Interactive Bodo Cluster Setup using Ipyparallel

Bodo can be used with ipyparallel to allow interactive code execution on a local or remote cluster.

Getting started on your machine

Install IPyParallel, JupyterLab and Bodo in your conda environment:

conda install bodo ipyparallel=7 jupyterlab=3 -c bodo.ai -c conda-forge

Start a JupyterLab server:

jupyter lab

Start a new notebook and run the following code in a cell to start an IPyParallel cluster:

import ipyparallel as ipp
c = ipp.Cluster(profile="mpi", engine_launcher_class='MPI', n=4)
c.start_cluster_sync()
rc = c.connect_client_sync()
rc.wait_for_engines(n=c.n)
view = rc[:]
view.activate()
view.block = True

This starts a local 4-core MPI cluster on your machine. You can now start using the %%px cell magic to parallelize your code execution, or use %autopx to run all cells on the IPyParallel cluster by default. Read more here.

Verifying your setup

Run the following code to verify that your IPyParallel cluster is set up correctly:

%%px
from mpi4py import MPI
comm = MPI.COMM_WORLD
print(f"Hello World from rank {comm.Get_rank()}. total ranks={comm.Get_size()}")

The correct output is:

Hello World from rank 0. total ranks=4
Hello World from rank 1. total ranks=4
Hello World from rank 2. total ranks=4
Hello World from rank 3. total ranks=4

Running on multiple hosts

To start an IPyParallel cluster across multiple hosts, you need to do the following:

  • Install IPyParallel and Bodo on all hosts:

    conda install bodo ipyparallel=7 -c bodo.ai -c conda-forge
    
  • Install JupyterLab on one of the hosts. Let’s call it the controller node:

    conda install jupyterlab=3 -c bodo.ai -c conda-forge
    
  • Set up passwordless SSH between each of these hosts (this is needed for mpiexec).

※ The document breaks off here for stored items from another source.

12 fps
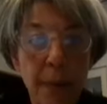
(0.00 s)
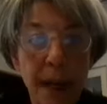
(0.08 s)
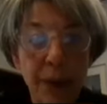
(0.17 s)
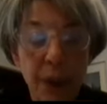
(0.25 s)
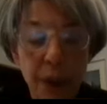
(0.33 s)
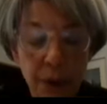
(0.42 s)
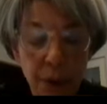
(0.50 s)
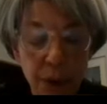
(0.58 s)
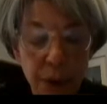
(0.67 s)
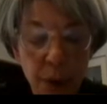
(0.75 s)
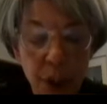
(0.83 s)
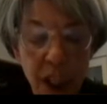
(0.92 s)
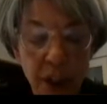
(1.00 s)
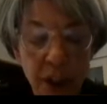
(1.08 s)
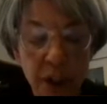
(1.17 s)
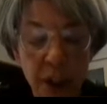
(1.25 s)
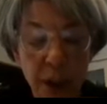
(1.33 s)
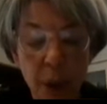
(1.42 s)
to go through some
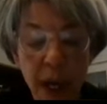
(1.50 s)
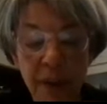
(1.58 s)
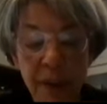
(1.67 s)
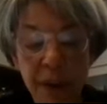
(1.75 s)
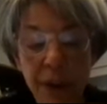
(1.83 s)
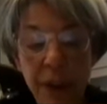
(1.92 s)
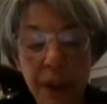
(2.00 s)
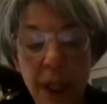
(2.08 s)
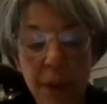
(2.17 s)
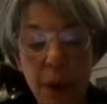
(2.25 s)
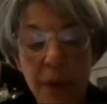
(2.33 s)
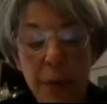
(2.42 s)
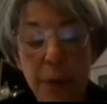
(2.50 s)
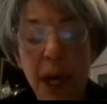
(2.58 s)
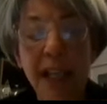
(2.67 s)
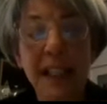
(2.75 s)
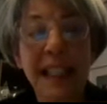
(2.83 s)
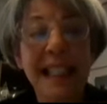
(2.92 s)
changes on waivers and waiver
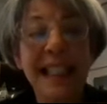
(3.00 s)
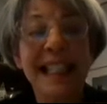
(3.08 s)
processes,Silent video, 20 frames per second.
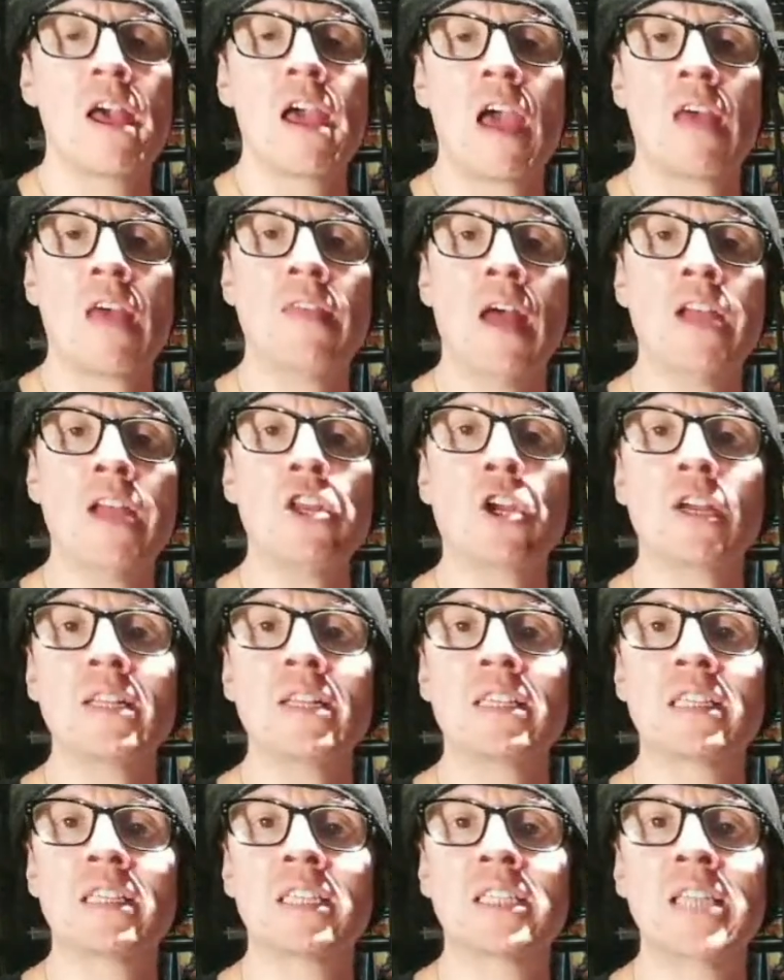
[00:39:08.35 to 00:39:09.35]
And then you
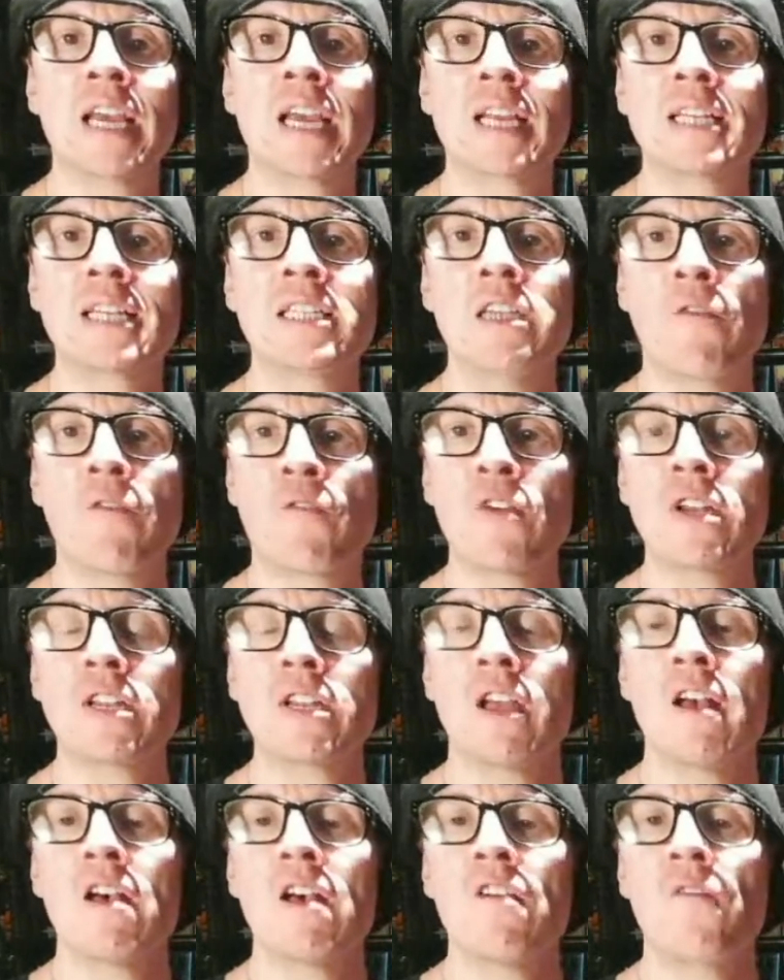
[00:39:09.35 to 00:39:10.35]
could stick different
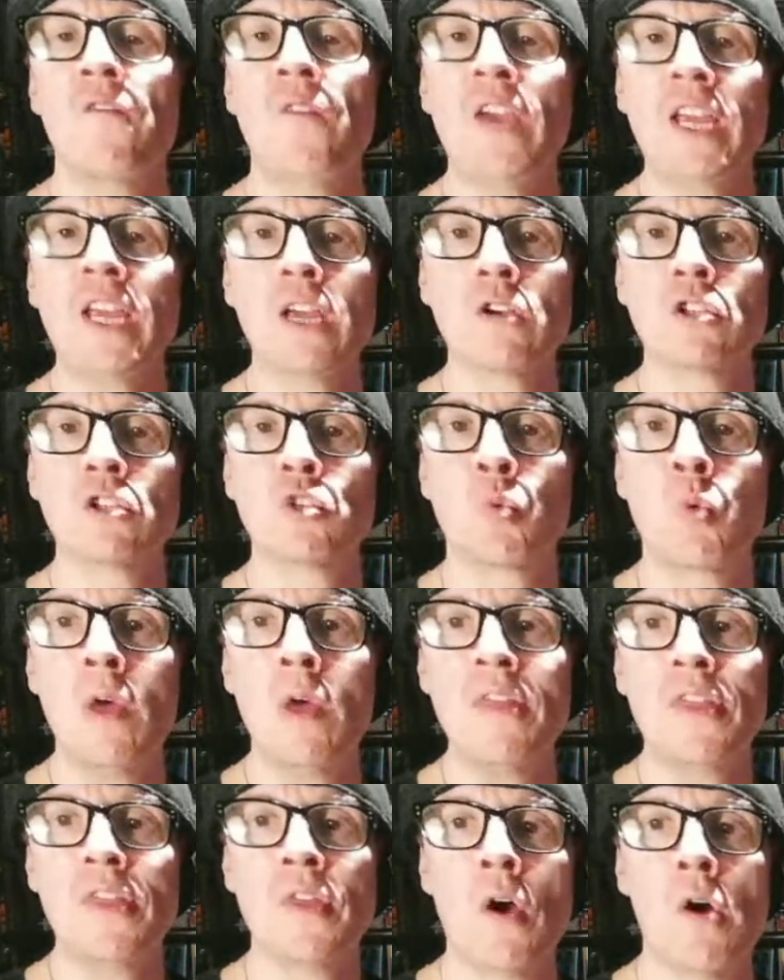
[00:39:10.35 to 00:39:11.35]
figures
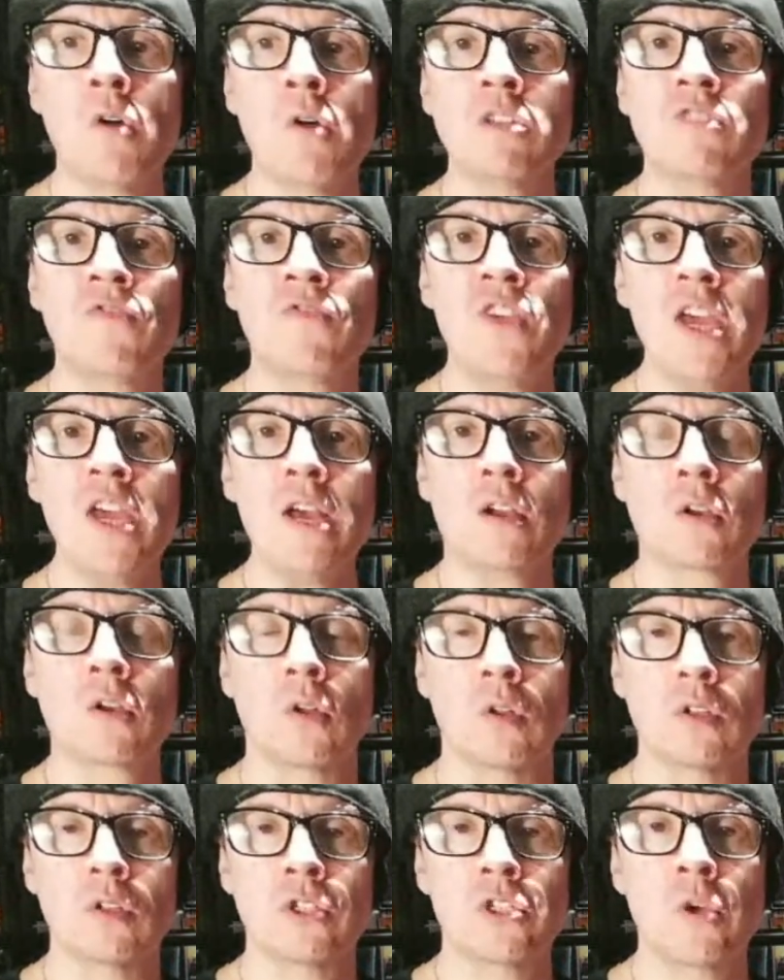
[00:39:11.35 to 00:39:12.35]
with those
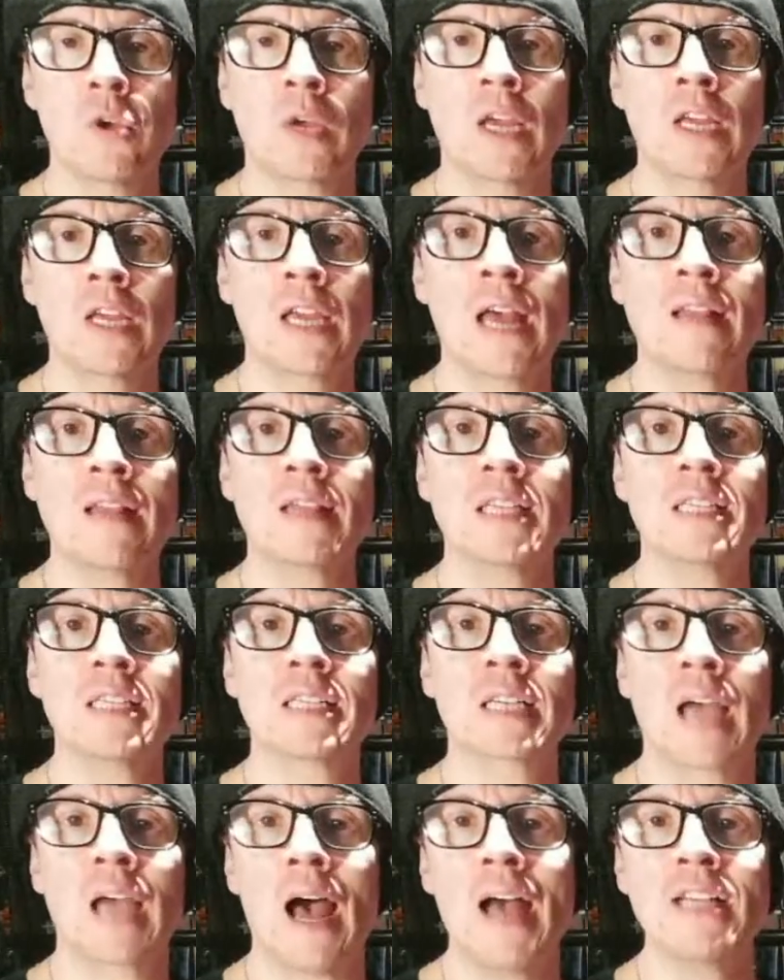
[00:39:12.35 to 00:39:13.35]
vehicles. You can get the
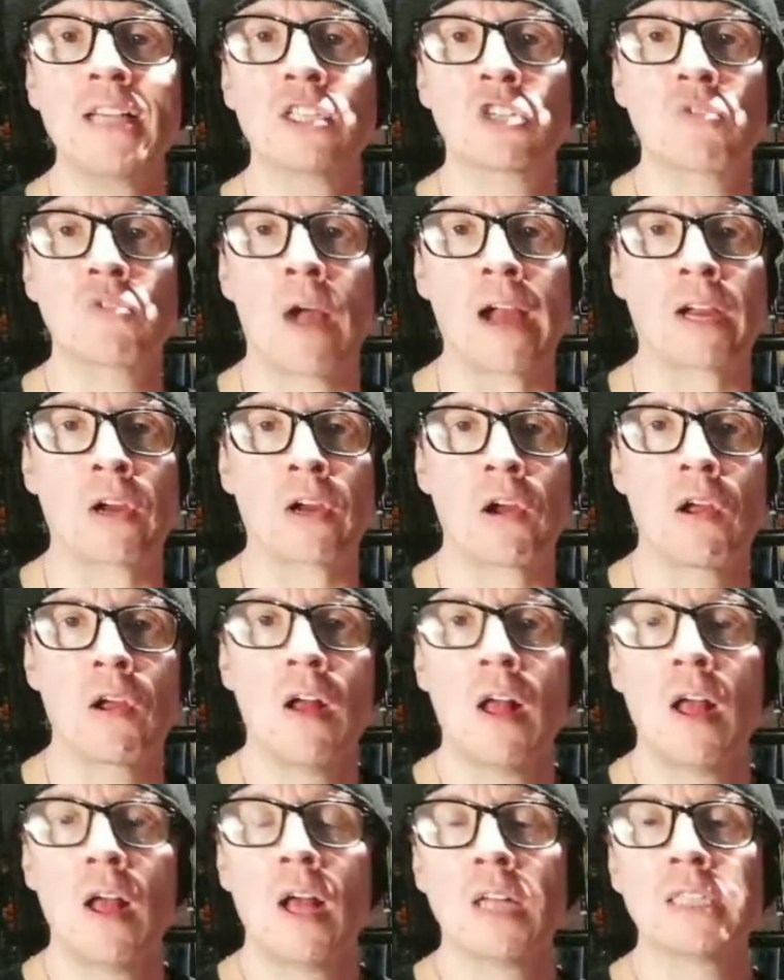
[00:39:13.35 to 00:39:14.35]
Sky Striker
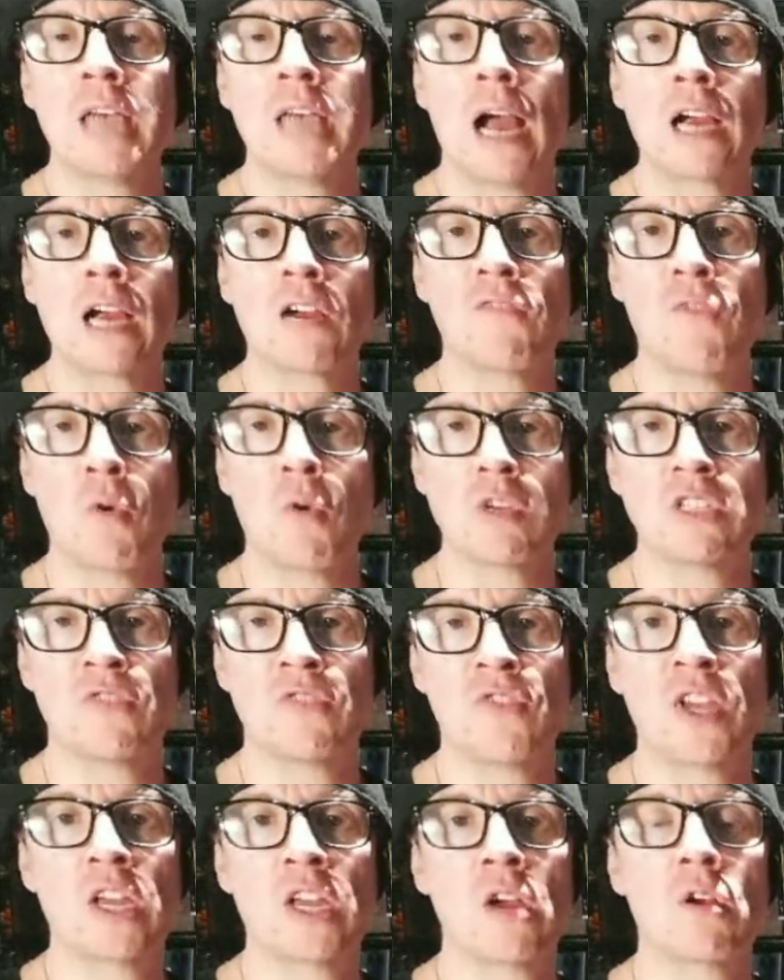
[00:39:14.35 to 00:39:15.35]
Tiger Force
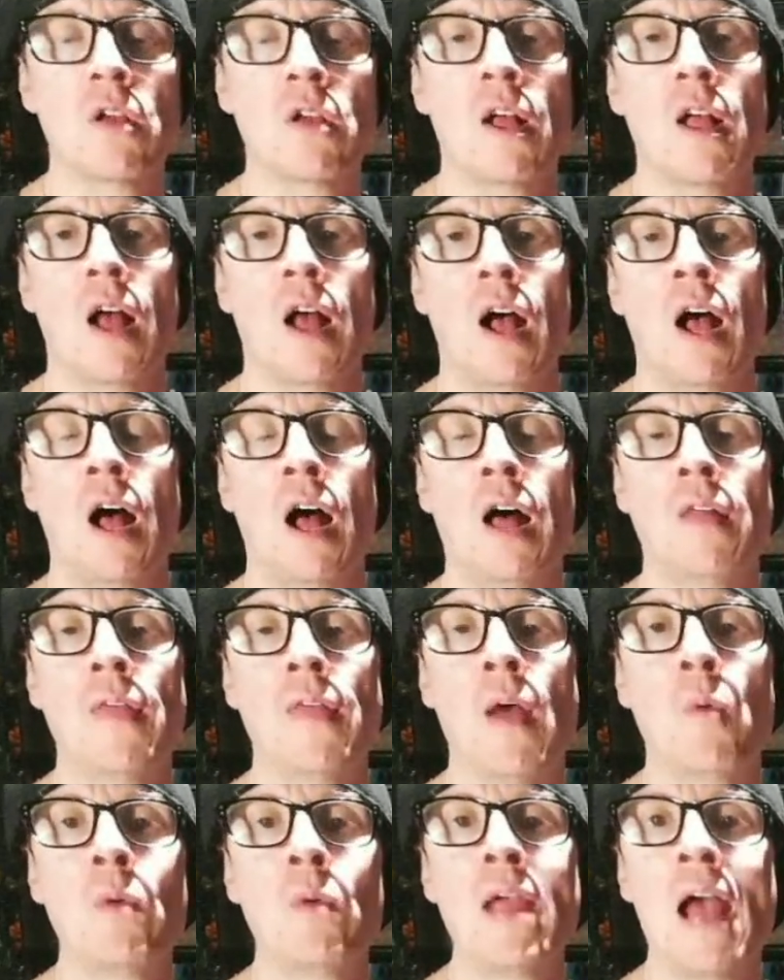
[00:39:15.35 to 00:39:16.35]
figure
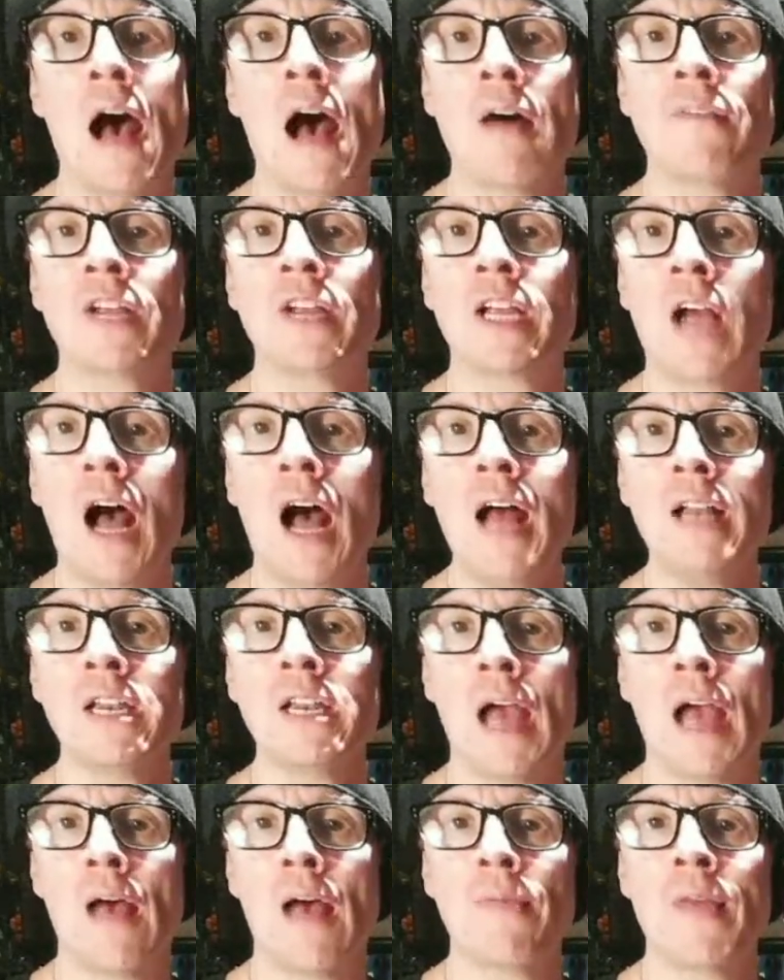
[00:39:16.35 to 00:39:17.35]
that we haven't gotten yet.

  • The controller node must be able to connect to all engines via TCP on any port. If you have a restricted network, please refer to the ipyparallel documentation for other options such as SSH tunneling.

  • Create a machinefile that contains list of IP addresses or host names where you want to launch engines.

    Note

    Make sure your machinefile is in the following format:

    ip_1
    ip_2
    ...
    

    You can find more information about machinefiles here. It is important to note that other MPI systems and launchers (such as QSUB/PBS) may use a different user interface for the allocation of computational nodes.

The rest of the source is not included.